Start of DATASET EXTRACT
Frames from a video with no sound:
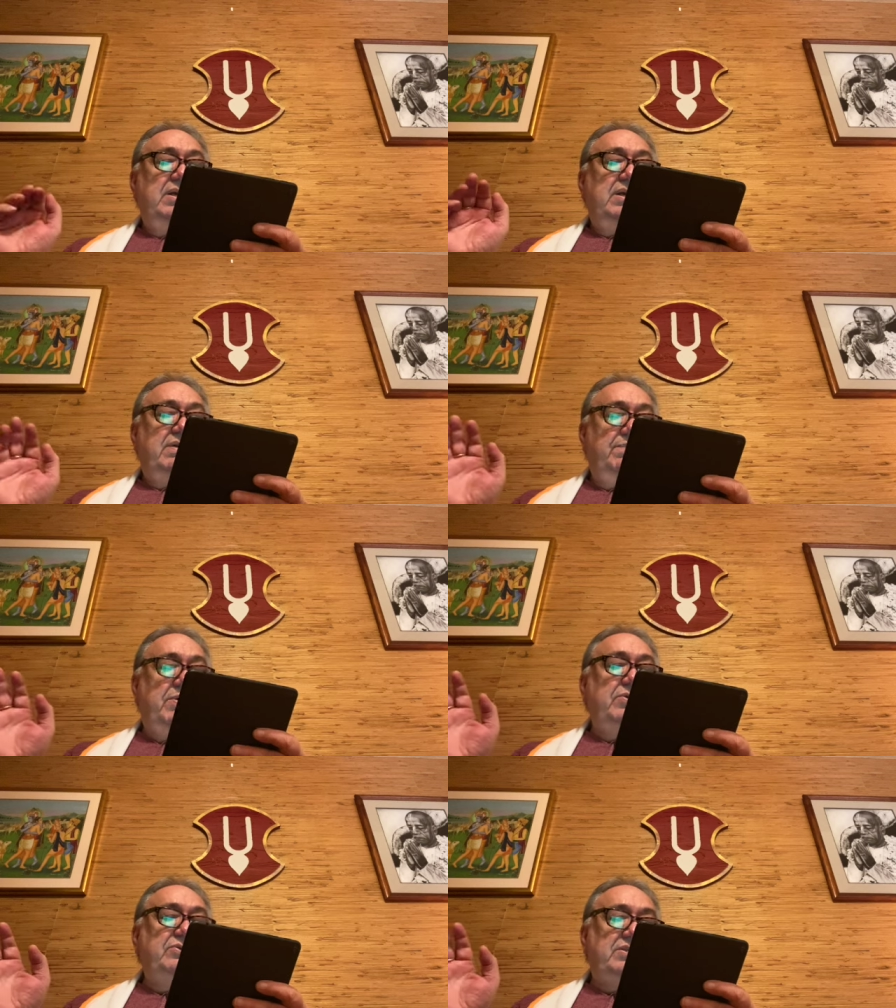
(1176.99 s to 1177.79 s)

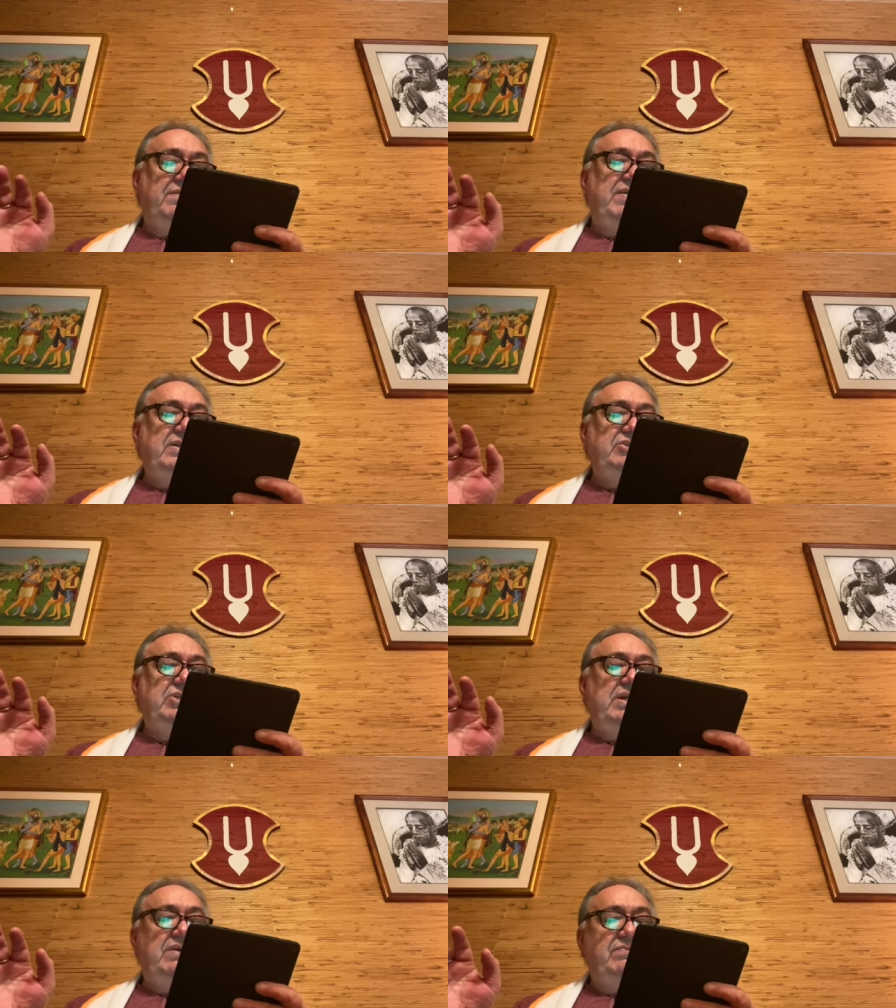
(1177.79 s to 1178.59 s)
composed of
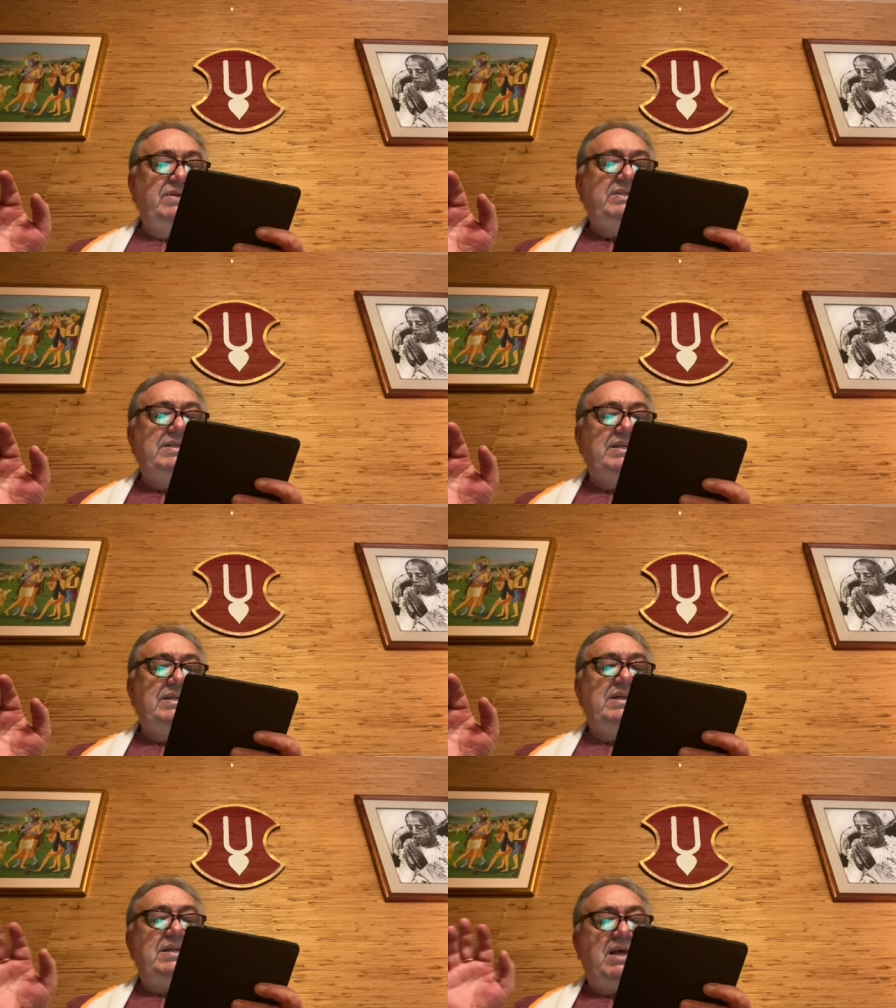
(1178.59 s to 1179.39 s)
ancient and
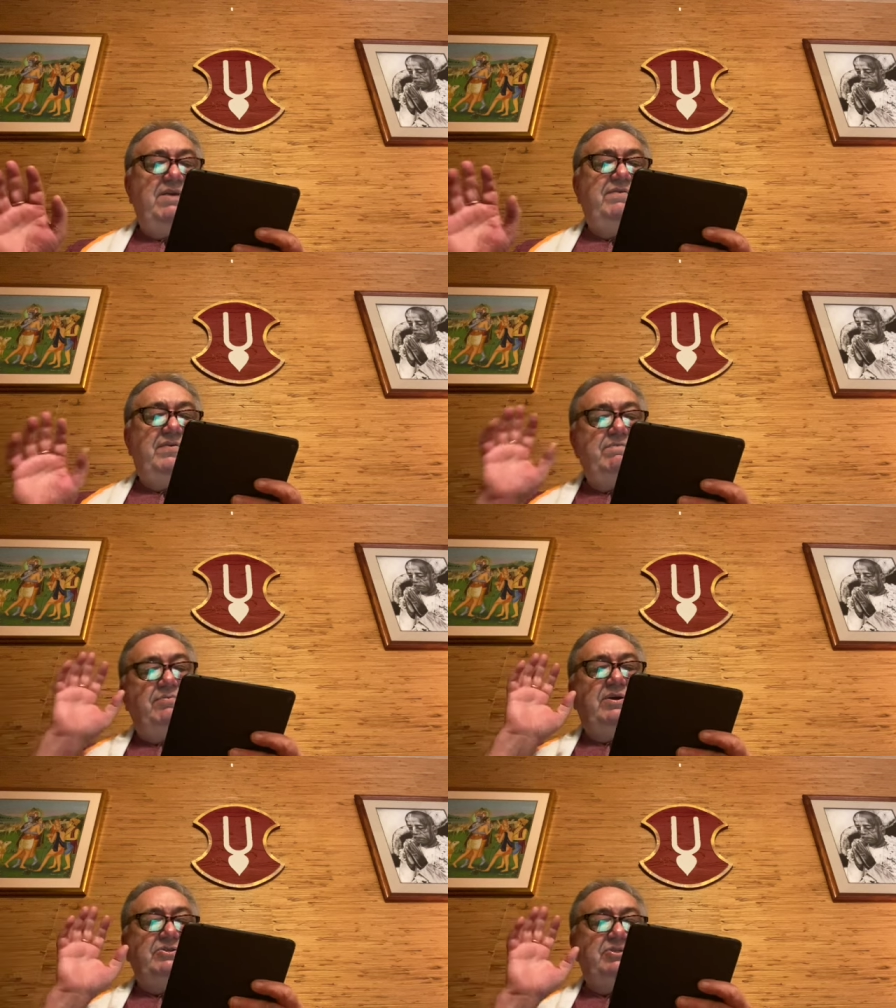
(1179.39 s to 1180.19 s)
recent life
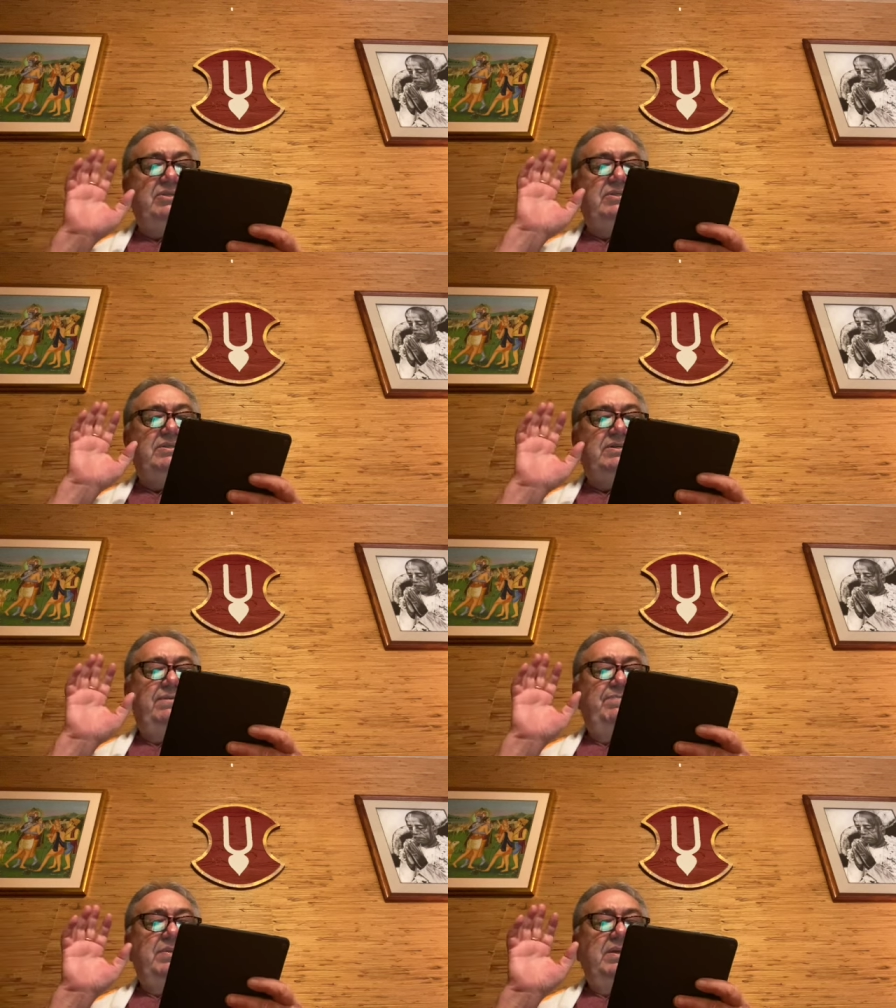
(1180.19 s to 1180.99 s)
impressions.
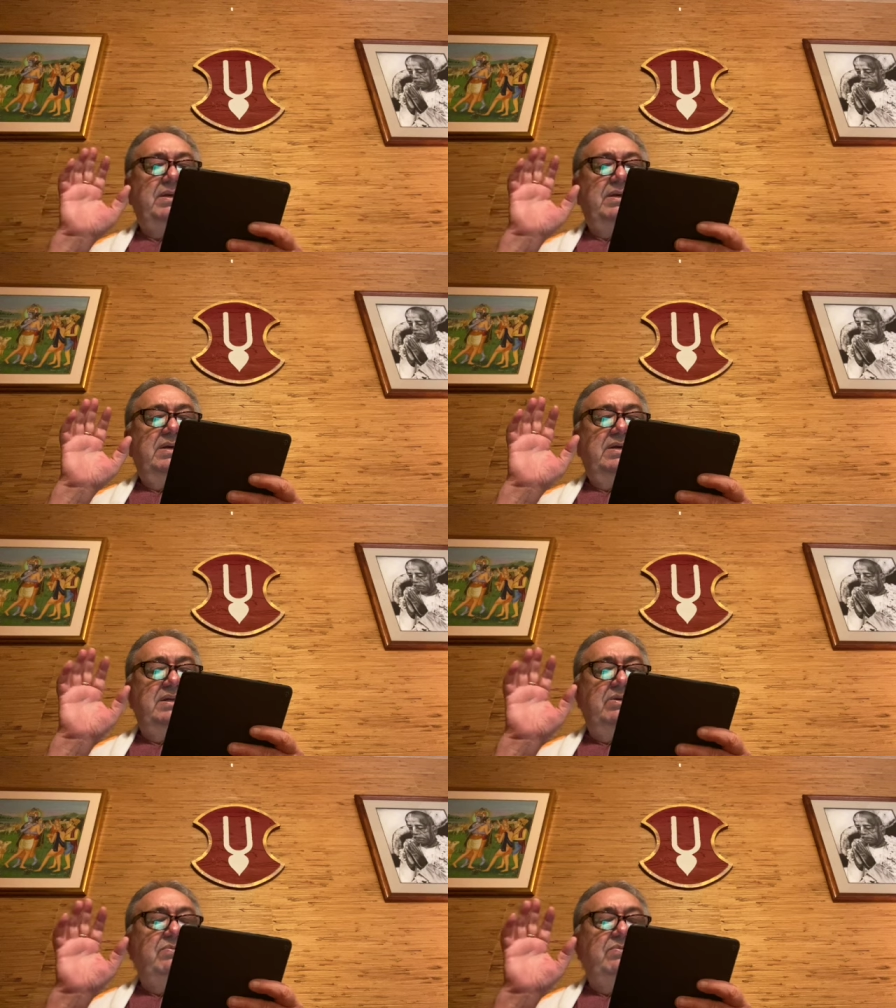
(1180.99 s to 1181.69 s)
In other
End of DATASET EXTRACT
• _DIRECTIONS FOR THIS TASK_: Repeat the entries exactly as they are given, leaving out each image.

• _TASK SOLUTION_:
Frames from a video with no sound:
(1176.99 s to 1177.79 s)

(1177.79 s to 1178.59 s)
composed of
(1178.59 s to 1179.39 s)
ancient and
(1179.39 s to 1180.19 s)
recent life
(1180.19 s to 1180.99 s)
impressions.
(1180.99 s to 1181.69 s)
In other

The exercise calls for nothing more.